Related Conditions & MeSH terms

  • Flavor Perception in Normal, Healthy Adults

Intervention

Other:
Flavor additive
Various flavor additives will be tested (vs. no added flavor) to determine which show promise for making KE drinks taste less unpleasant

Locations

Country Name City State
United States Monell Chemical Senses Center Philadelphia Pennsylvania

Sponsors (2)

Lead Sponsor Collaborator
Monell Chemical Senses Center HVMN (funding; holder of primary Department of Defense STTR contract)
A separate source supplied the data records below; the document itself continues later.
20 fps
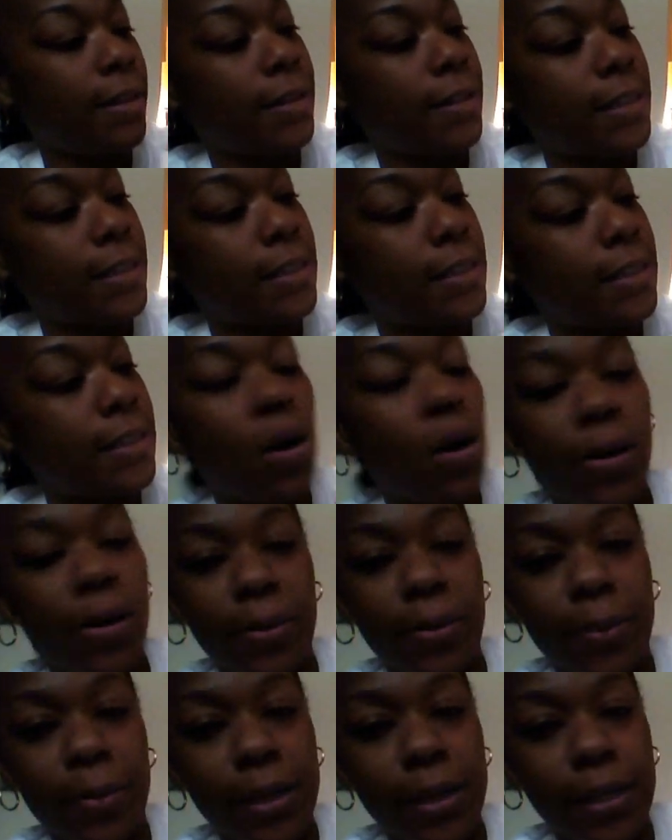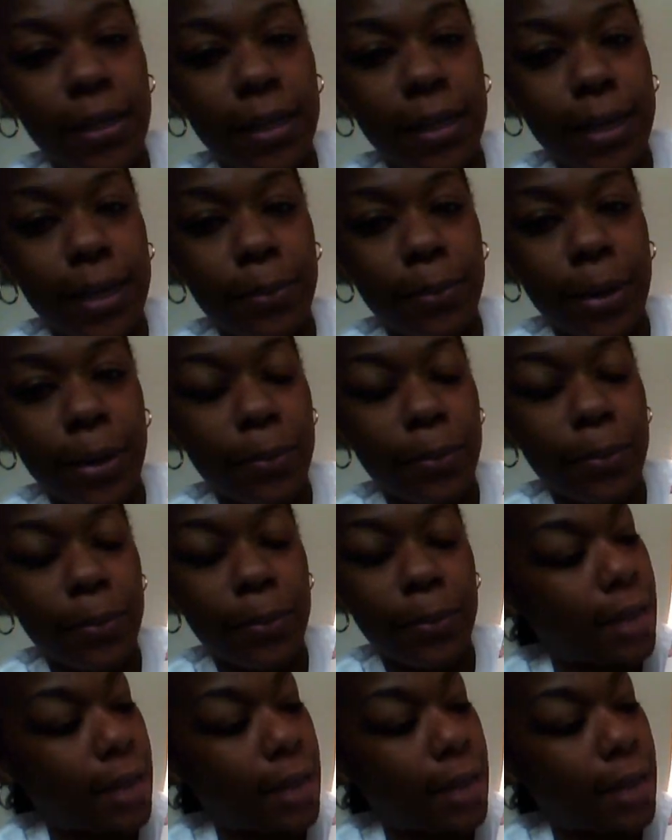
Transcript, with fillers: This is called the Penny Lane PaperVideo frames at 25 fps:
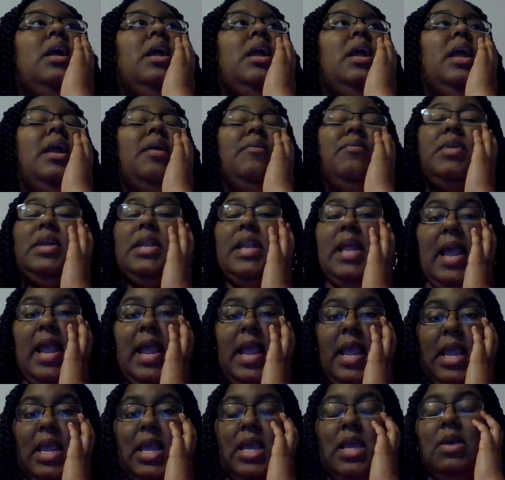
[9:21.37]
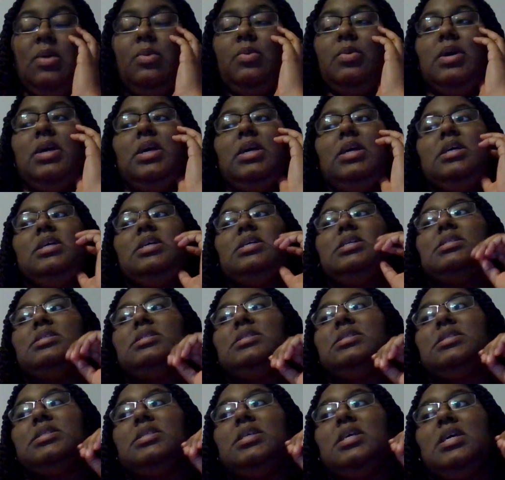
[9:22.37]
every day it
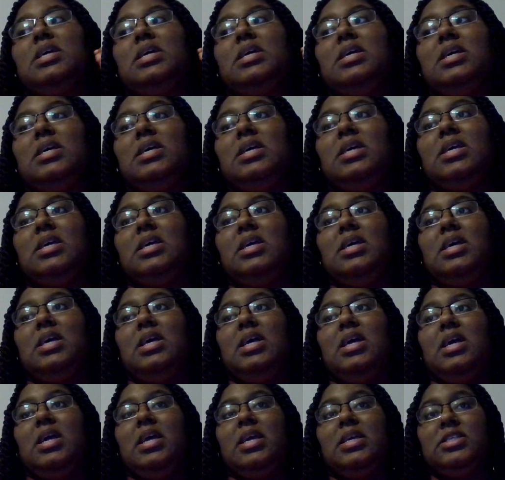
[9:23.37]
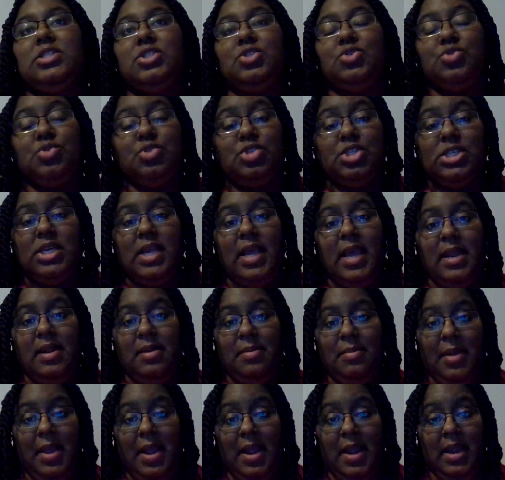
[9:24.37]
was
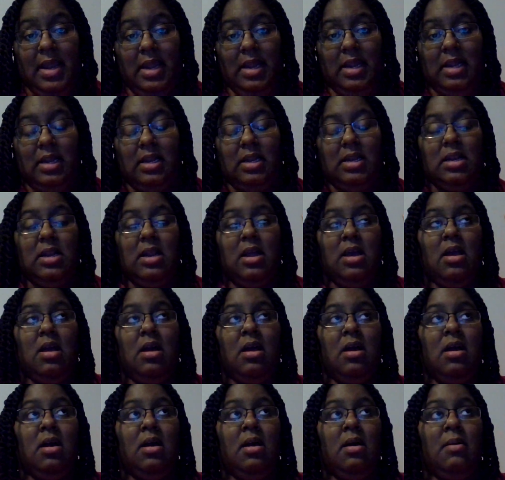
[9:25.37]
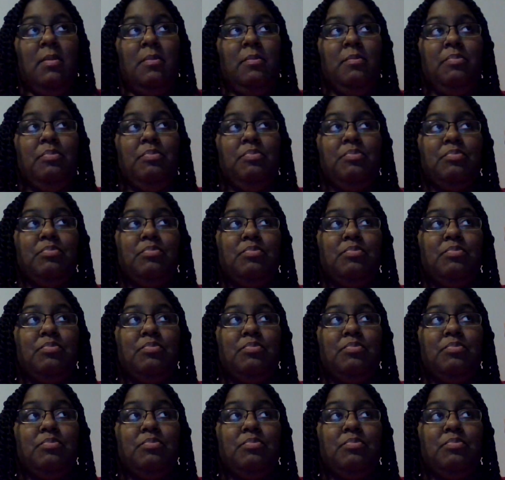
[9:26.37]
excruciating pain. Um,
Country where clinical trial is conducted

United States, 

Outcome

Type Measure Description Time frame Safety issue
Primary Rated intensity profile Rated intensity of taste qualities (e.g., sour, bitter) and mouth-feel (astringent) of model drinks, measured using the general Labeled Magnitude Scale (gLMS). In this implementation of the gLMS, scores will range from 0 (or "no sensation") up to 100 ("strongest imaginable sensation"), with higher scores indicating stronger perceived intensity for the sensation in question. Through study completion (up to a year for a given participant, depending on how many drink samples the participant agrees to evaluate). Participants will rate the intensity of about 12 model drink samples during each study visit.
Secondary Hedonic response Ratings of how likely the flavor of each sample tasted would be to discourage use of a product with that flavor, assuming the rater otherwise wanted associated nutritional or performance benefits Through study completion (up to a year for a given participant, depending on how many drink samples the participant agrees to evaluate). Participants will rate the pleasantness of about 12 model drink samples during each study visit.
Secondary Rated upper GI symptoms Rated intensity of nausea, bloating, and heartburn, using a nine-point category scale (some bitter liquids can trigger mild to moderate feelings of nausea). Scores for each symptom range from 0 ("none") to 8 ("Unbearable"), with "mild" (2), "moderate" (4), and "severe" (6) as labeled intermediate categories. Through study completion (up to a year for a given participant, depending on how many drink samples the participant agrees to evaluate). Participants will rate upper GI symptoms after tasting about 12 model drink samples during each study visit.